Oracle:DDL Alter

From mi-linux
Revision as of 15:18, 2 March 2016 by Cm1958 (talk | contribs)
Jump to navigationJump to search

Making changes to existing tables

Once a table has been created you may wish to alter it to add new columns, amend the size of existing ones, or drop them completely. This is done using the ALTER TABLE command.

Altering Columns

Existing columns in a table can be altered by using the MODIFY clause:

ALTER TABLE TABLENAME MODIFY (COLUMN DEFINITION);

For example, to alter the BUDGET column of PROJ to accept numbers up to nine digits:

ALTER TABLE PROJ
  MODIFY (BUDGET NUMBER(9,2));

The system will respond with: - Table altered

Note, there are restrictions on altering an existing column. The width of a column can be decreased and the data type changed, but only if the column contains NULL values. If there is existing data in the column, the only change allowed is to increase the width.

A column can be changed from being NOT NULL to allowing NULL values, by adding the NULL clause at the end of the column specification. For example :

ALTER TABLE PROJ
   MODIFY (BUDGET NULL);

You can not do the reverse if some of the rows in the column affected contain null values.


Exercise 3.5

Why would this command fail:

ALTER TABLE EMP
  MODIFY (COMM NOT NULL);


Adding a Column

Extra columns can be added to a table using the ADD clause:

ALTER TABLE TABLENAME ADD (COLUMN DEFINITION)

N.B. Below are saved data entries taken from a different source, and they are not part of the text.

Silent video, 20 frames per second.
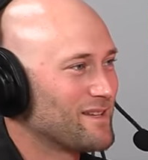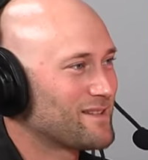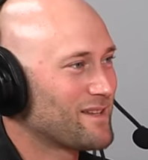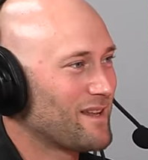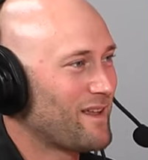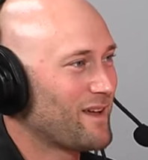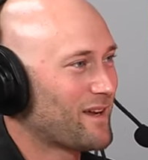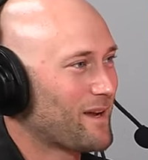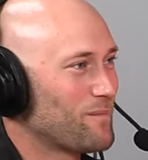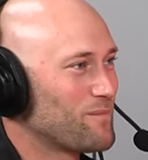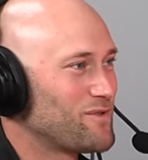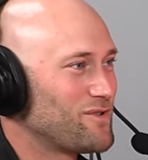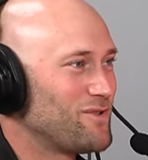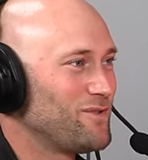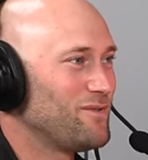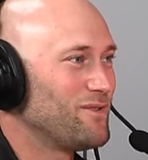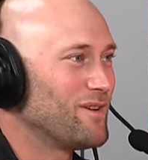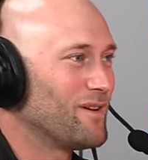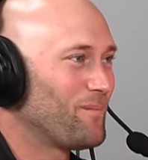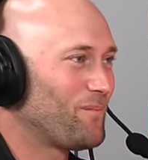It's not like I'm
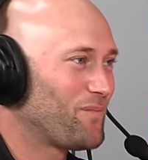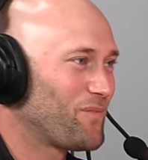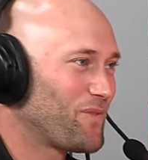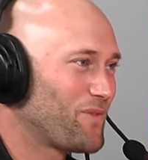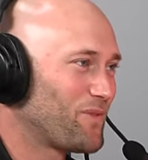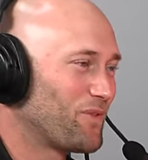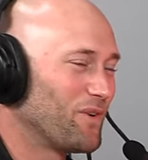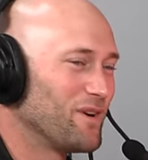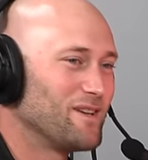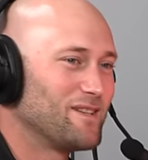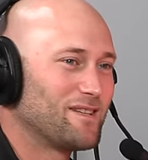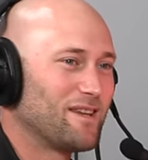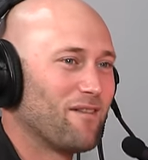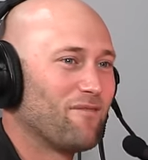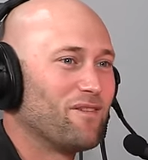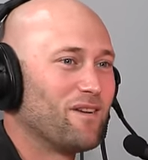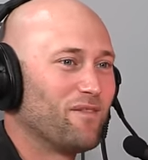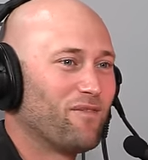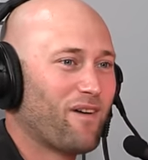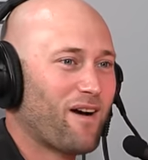shooting a three
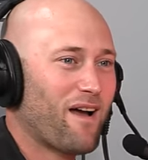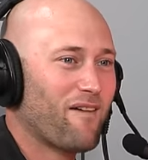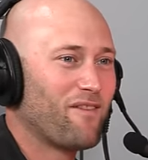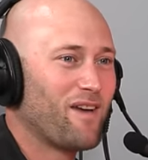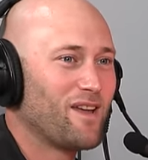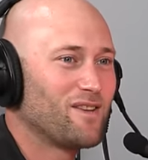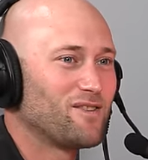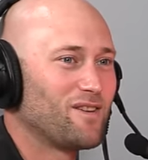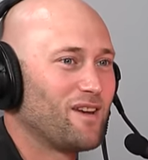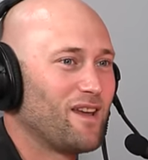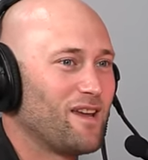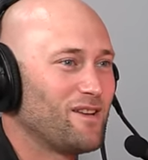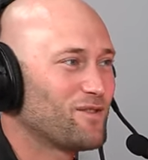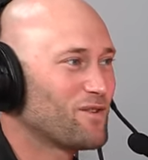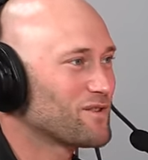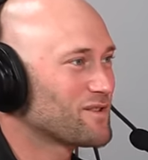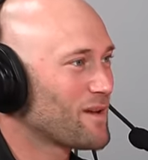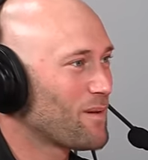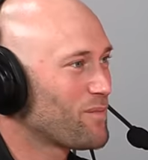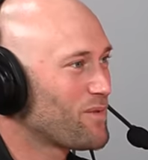seventy-five H and H
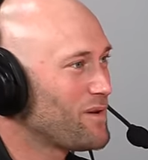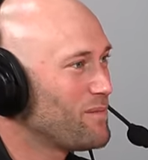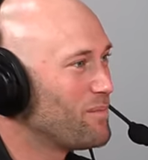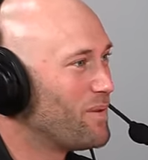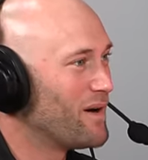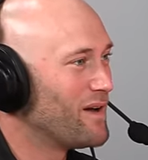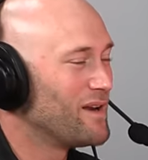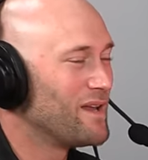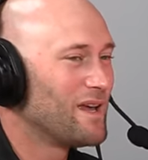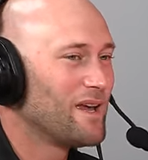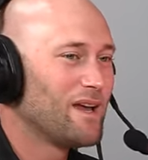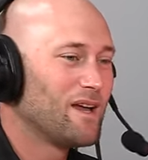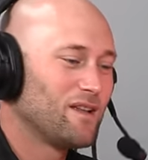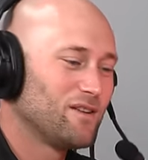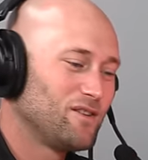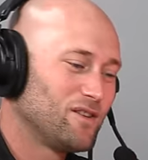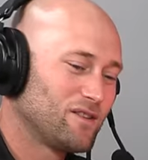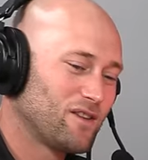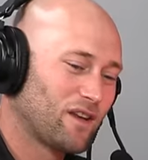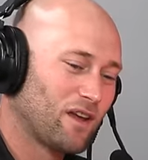or something, but
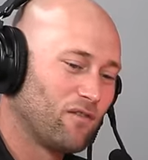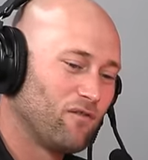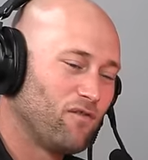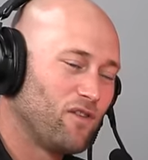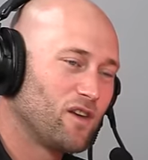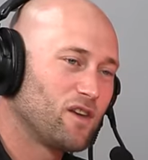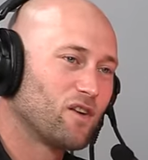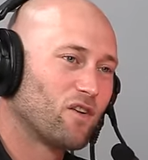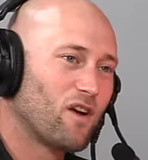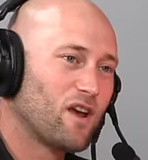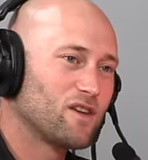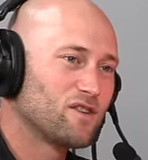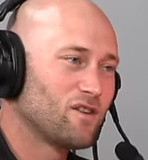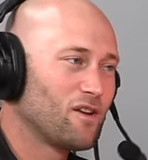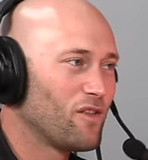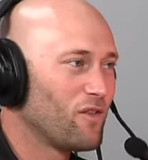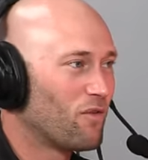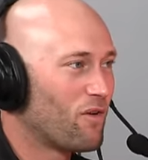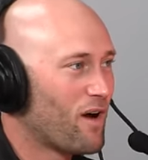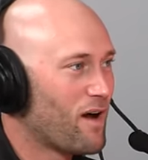just the
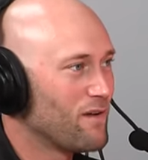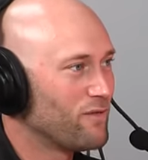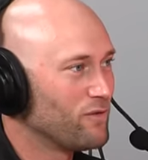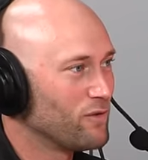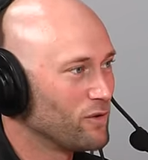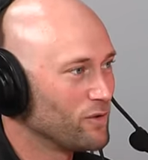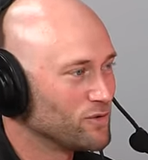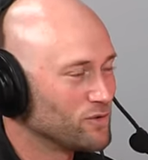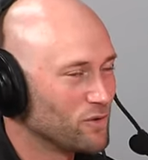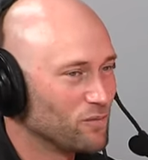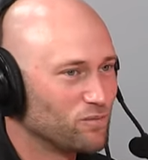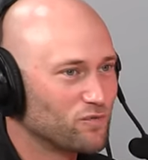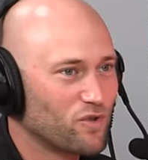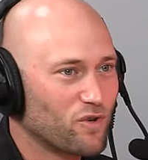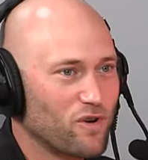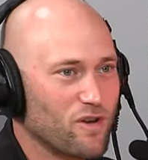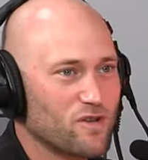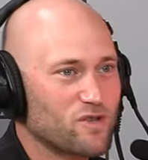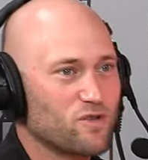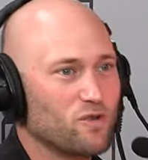configuration of the rifle is
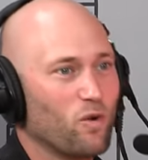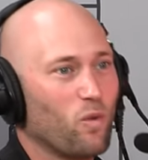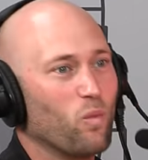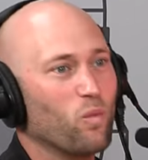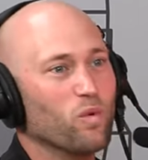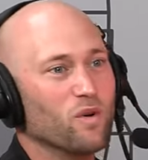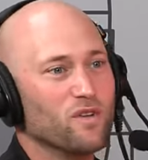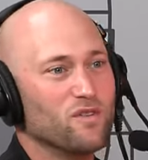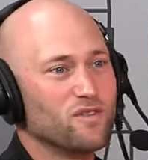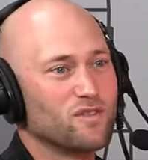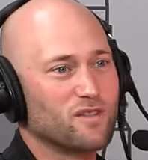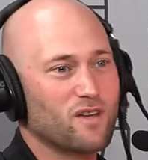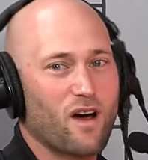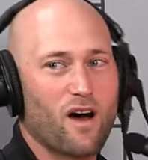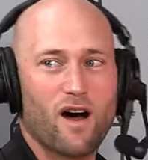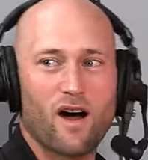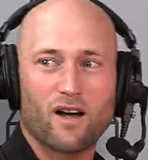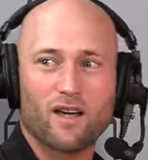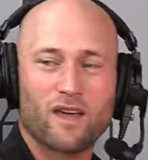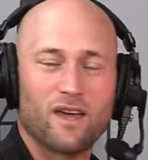traditional wood
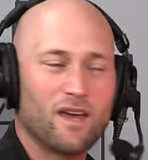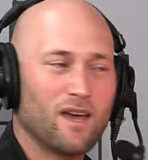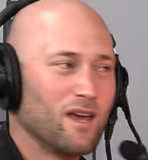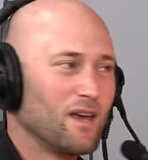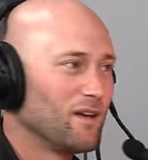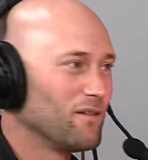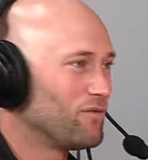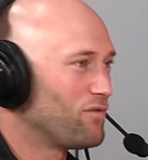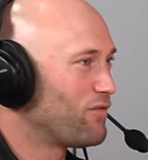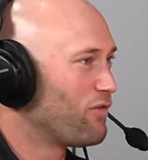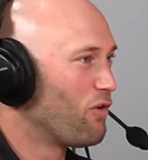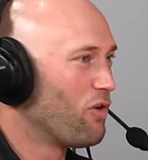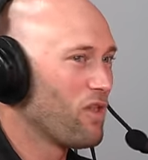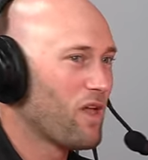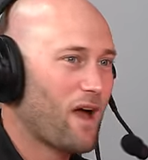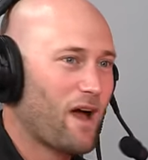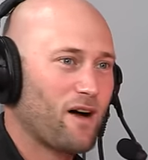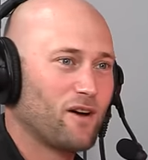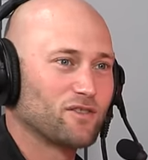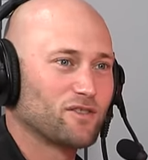stock, wood stock yeah. full
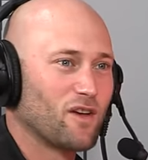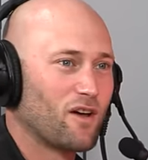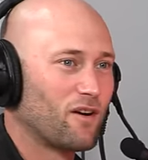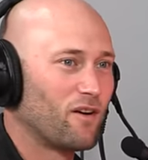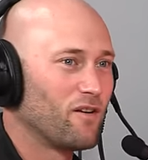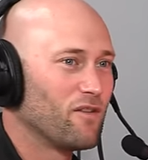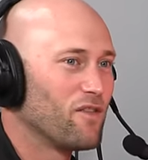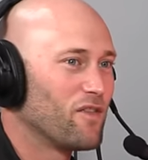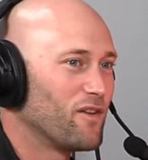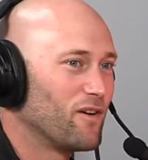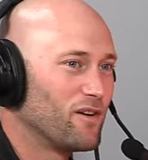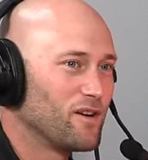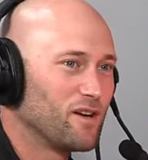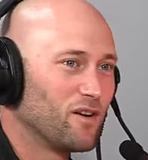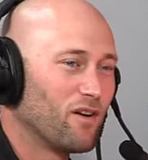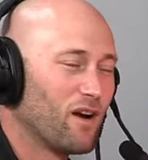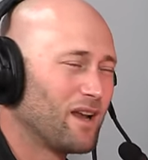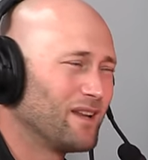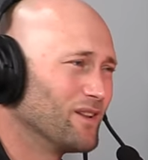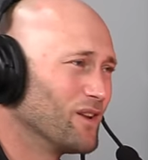house, one hundred thirty
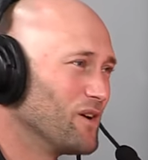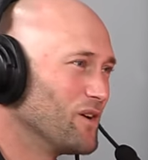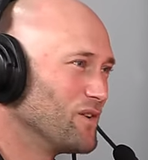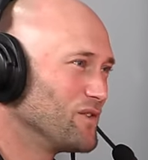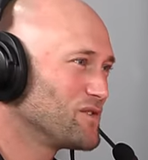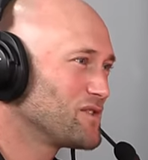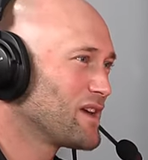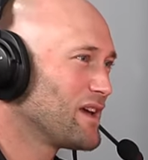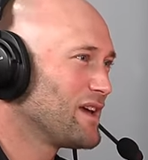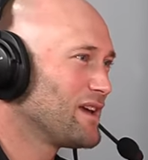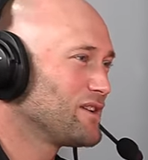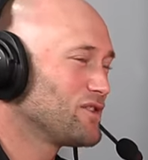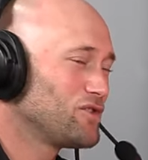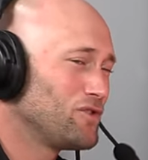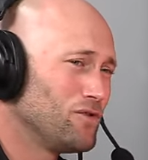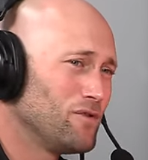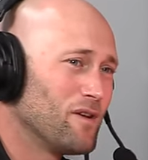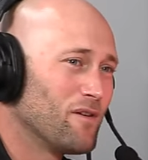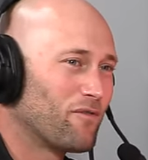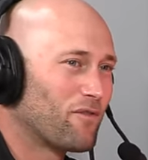grain loads,
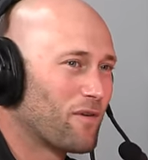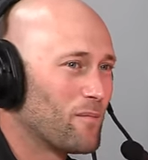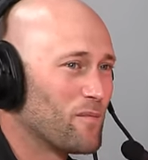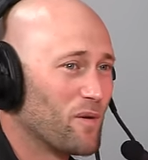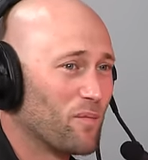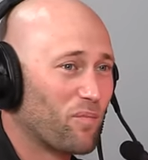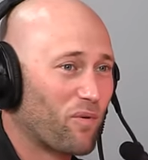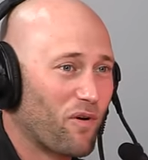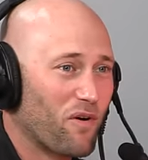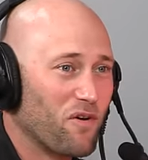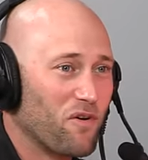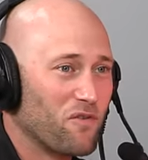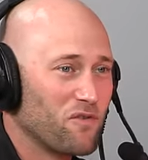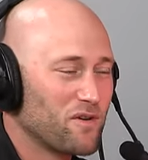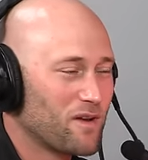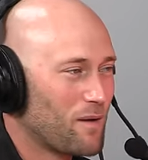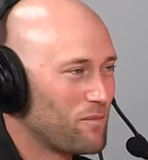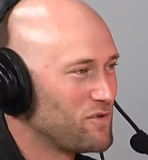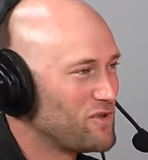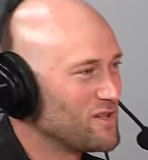shooting it from the prone.
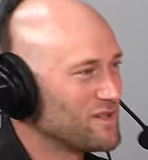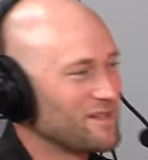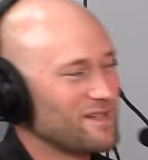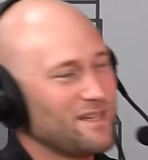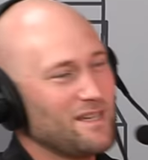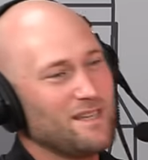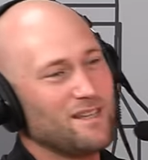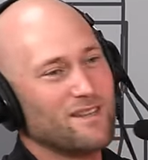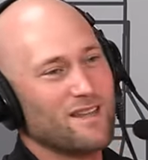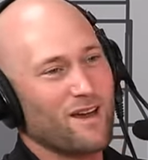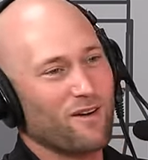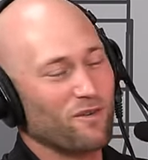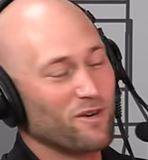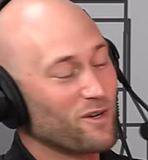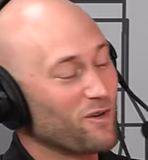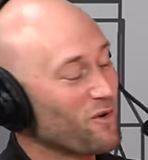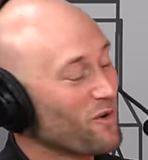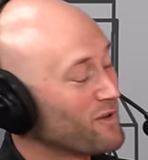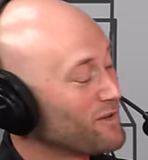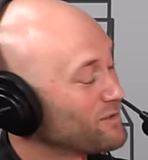I mean, just eating that
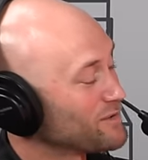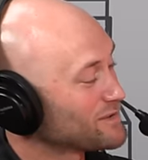recoil.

For example, add a column MGRPROJNO to the table PROJ (the manager of the project):

ALTER TABLE PROJ
    ADD (MGRPROJNO NUMBER constraint fk_empmgr REFERENCES EMP(empno));

The system replies with: - Table altered.


All fields in the new column will be initially set to NULL. To make a column contain only non-NULL values:

  1. Add the new column
  2. Add values to every field, so there are no non-NULL values
  3. Alter the table to make the column NOT-NULL

A business rule is that all projects must have a manager, so the MGRPROJNO column should really be set to NOT NULL. To do this we need to update the projects so they now have a manager.

First check how many projects there are:

SELECT * FROM PROJ;

Your results may vary depending on whether you have carried out the previous exercises:

    PROJNO PNAME                                BUDGET  MGRPROJNO
---------- -------------------------------- ---------- ----------
         1 ORACLE VERSION 10                     15000
         2 ORACLE DEVELOPER                      10000
         3 ORACLE VERSION 12C                     8000

Assuming you have the above 3 records, now update the MGRPROJNO column (amend to match your own data).

Update the PROJ table so that BLAKE is the manager of project 1:

UPDATE proj SET mgrprojno = 7698 WHERE projno = 1;

Update the PROJ table so that JONES is the manager of project 2:

UPDATE PROJ SET mgrprojno = 7566 WHERE projno = 2;

Exercise 3.6

Update the PROJ table so that CLARK is the manager of project 3.